=== SOURCE RECORDS ===
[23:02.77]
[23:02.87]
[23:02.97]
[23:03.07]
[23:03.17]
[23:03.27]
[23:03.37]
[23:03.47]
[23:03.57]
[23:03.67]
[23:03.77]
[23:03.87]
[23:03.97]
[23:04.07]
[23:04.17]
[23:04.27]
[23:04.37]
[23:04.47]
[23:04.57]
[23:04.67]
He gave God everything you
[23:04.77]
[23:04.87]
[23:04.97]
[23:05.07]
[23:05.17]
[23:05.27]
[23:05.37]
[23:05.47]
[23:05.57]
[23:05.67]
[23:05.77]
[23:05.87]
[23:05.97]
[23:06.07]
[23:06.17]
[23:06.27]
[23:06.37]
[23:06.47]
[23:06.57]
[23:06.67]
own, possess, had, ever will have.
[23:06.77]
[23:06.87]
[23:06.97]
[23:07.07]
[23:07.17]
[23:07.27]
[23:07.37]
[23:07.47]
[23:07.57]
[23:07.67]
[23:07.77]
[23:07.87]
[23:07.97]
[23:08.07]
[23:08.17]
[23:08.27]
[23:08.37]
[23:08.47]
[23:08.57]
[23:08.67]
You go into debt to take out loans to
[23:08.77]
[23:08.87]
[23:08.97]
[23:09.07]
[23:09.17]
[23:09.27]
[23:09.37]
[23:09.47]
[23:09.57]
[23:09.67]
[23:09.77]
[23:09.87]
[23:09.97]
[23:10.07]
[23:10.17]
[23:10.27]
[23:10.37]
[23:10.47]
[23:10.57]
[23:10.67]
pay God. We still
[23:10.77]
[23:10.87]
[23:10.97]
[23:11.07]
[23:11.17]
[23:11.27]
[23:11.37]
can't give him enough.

=== YOUR INSTRUCTIONS ===
Type out the entries exactly as they appear above.

=== ANSWER BELOW ===
[23:02.77]
[23:02.87]
[23:02.97]
[23:03.07]
[23:03.17]
[23:03.27]
[23:03.37]
[23:03.47]
[23:03.57]
[23:03.67]
[23:03.77]
[23:03.87]
[23:03.97]
[23:04.07]
[23:04.17]
[23:04.27]
[23:04.37]
[23:04.47]
[23:04.57]
[23:04.67]
He gave God everything you
[23:04.77]
[23:04.87]
[23:04.97]
[23:05.07]
[23:05.17]
[23:05.27]
[23:05.37]
[23:05.47]
[23:05.57]
[23:05.67]
[23:05.77]
[23:05.87]
[23:05.97]
[23:06.07]
[23:06.17]
[23:06.27]
[23:06.37]
[23:06.47]
[23:06.57]
[23:06.67]
own, possess, had, ever will have.
[23:06.77]
[23:06.87]
[23:06.97]
[23:07.07]
[23:07.17]
[23:07.27]
[23:07.37]
[23:07.47]
[23:07.57]
[23:07.67]
[23:07.77]
[23:07.87]
[23:07.97]
[23:08.07]
[23:08.17]
[23:08.27]
[23:08.37]
[23:08.47]
[23:08.57]
[23:08.67]
You go into debt to take out loans to
[23:08.77]
[23:08.87]
[23:08.97]
[23:09.07]
[23:09.17]
[23:09.27]
[23:09.37]
[23:09.47]
[23:09.57]
[23:09.67]
[23:09.77]
[23:09.87]
[23:09.97]
[23:10.07]
[23:10.17]
[23:10.27]
[23:10.37]
[23:10.47]
[23:10.57]
[23:10.67]
pay God. We still
[23:10.77]
[23:10.87]
[23:10.97]
[23:11.07]
[23:11.17]
[23:11.27]
[23:11.37]
can't give him enough.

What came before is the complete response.